◆ **Work required**
Would you retype exactly the lines below, starting with the one that has "[00:13:54.65 to 00:13:55.55]" and going on through the one that has "[00:13:52.85 to 00:14:01.55]", with no pictures and nothing else?

= = = =

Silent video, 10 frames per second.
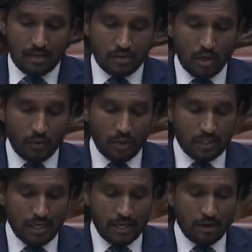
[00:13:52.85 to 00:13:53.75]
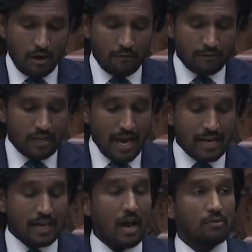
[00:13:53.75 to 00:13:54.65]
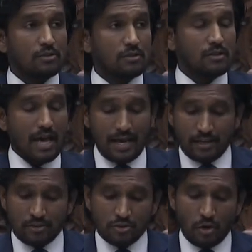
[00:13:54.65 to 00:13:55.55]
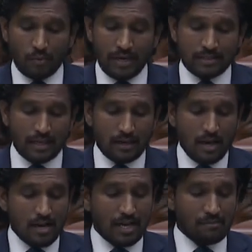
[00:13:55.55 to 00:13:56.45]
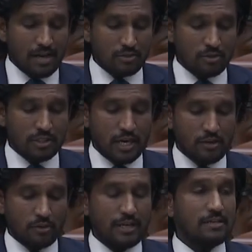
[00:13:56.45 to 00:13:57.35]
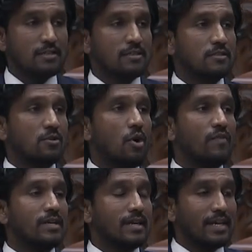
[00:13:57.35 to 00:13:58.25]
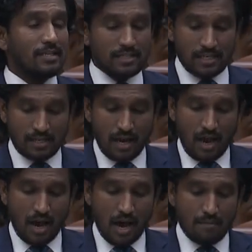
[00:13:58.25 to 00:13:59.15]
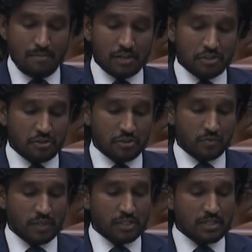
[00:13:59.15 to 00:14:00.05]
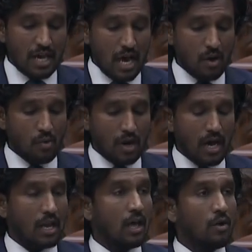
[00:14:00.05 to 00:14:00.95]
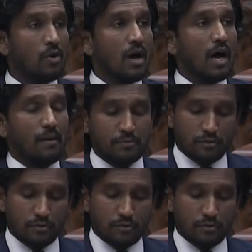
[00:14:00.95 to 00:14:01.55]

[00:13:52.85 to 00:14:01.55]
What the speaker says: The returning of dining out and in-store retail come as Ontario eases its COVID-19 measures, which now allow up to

= = = =

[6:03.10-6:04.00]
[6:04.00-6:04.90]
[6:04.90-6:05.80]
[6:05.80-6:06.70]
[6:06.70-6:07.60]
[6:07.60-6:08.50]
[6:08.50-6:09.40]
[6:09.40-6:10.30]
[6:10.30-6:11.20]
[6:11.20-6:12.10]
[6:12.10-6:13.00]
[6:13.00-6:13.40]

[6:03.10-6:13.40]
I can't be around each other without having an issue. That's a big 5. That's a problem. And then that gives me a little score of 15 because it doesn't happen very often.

= = = =

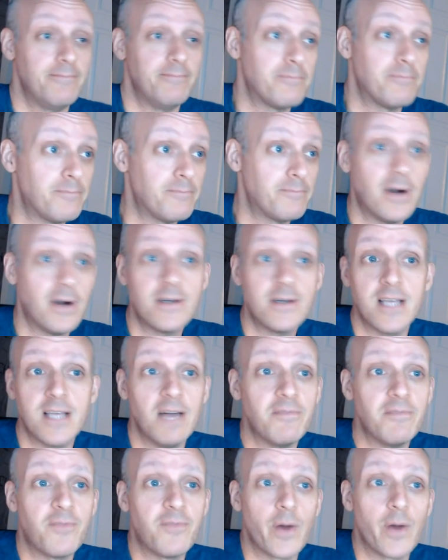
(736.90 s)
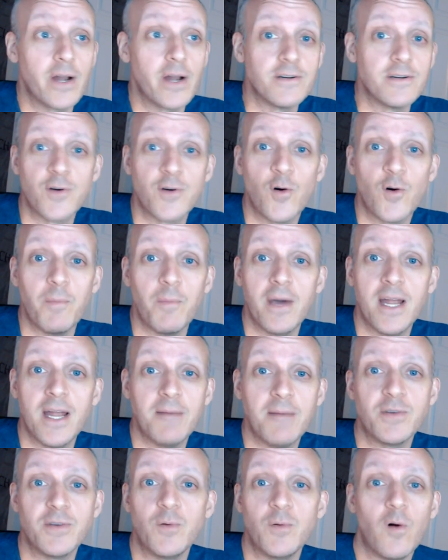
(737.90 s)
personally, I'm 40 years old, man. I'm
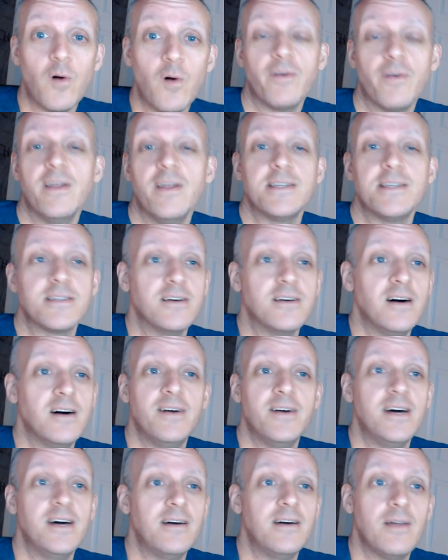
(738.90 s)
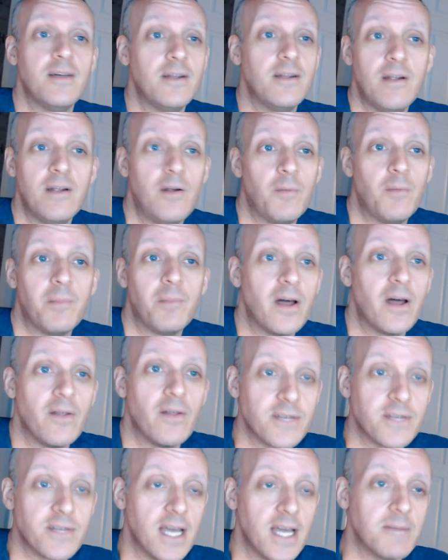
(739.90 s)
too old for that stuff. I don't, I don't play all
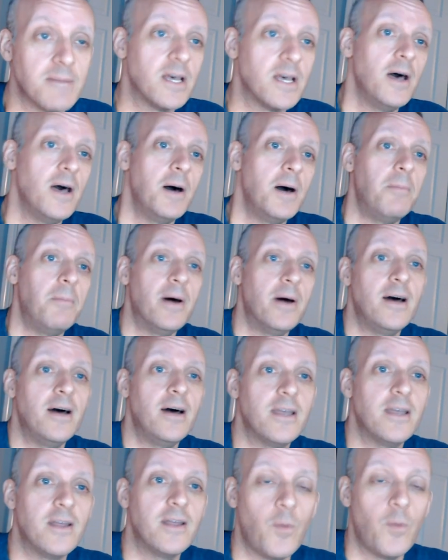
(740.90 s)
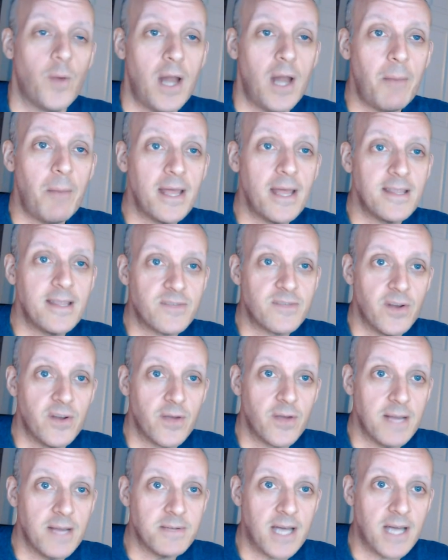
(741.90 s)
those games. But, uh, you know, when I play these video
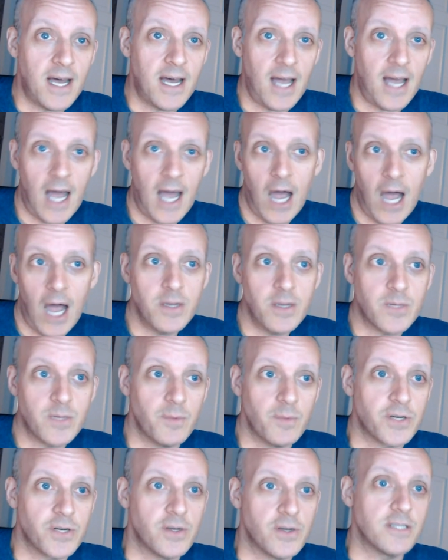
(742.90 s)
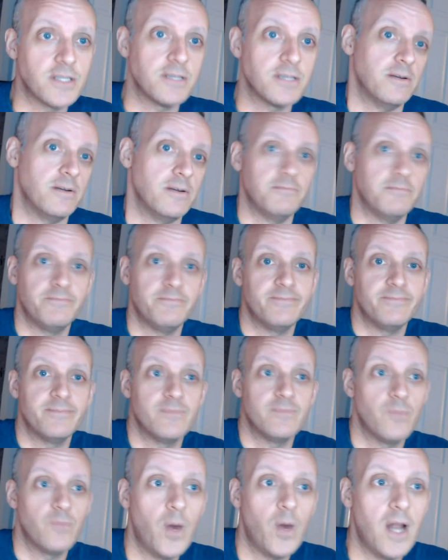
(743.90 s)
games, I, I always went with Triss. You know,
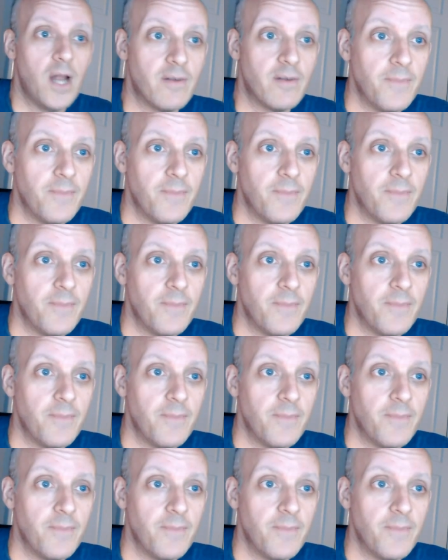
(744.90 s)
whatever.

= = = =

◆ **Result for this exercise**
[00:13:54.65 to 00:13:55.55]
[00:13:55.55 to 00:13:56.45]
[00:13:56.45 to 00:13:57.35]
[00:13:57.35 to 00:13:58.25]
[00:13:58.25 to 00:13:59.15]
[00:13:59.15 to 00:14:00.05]
[00:14:00.05 to 00:14:00.95]
[00:14:00.95 to 00:14:01.55]

[00:13:52.85 to 00:14:01.55]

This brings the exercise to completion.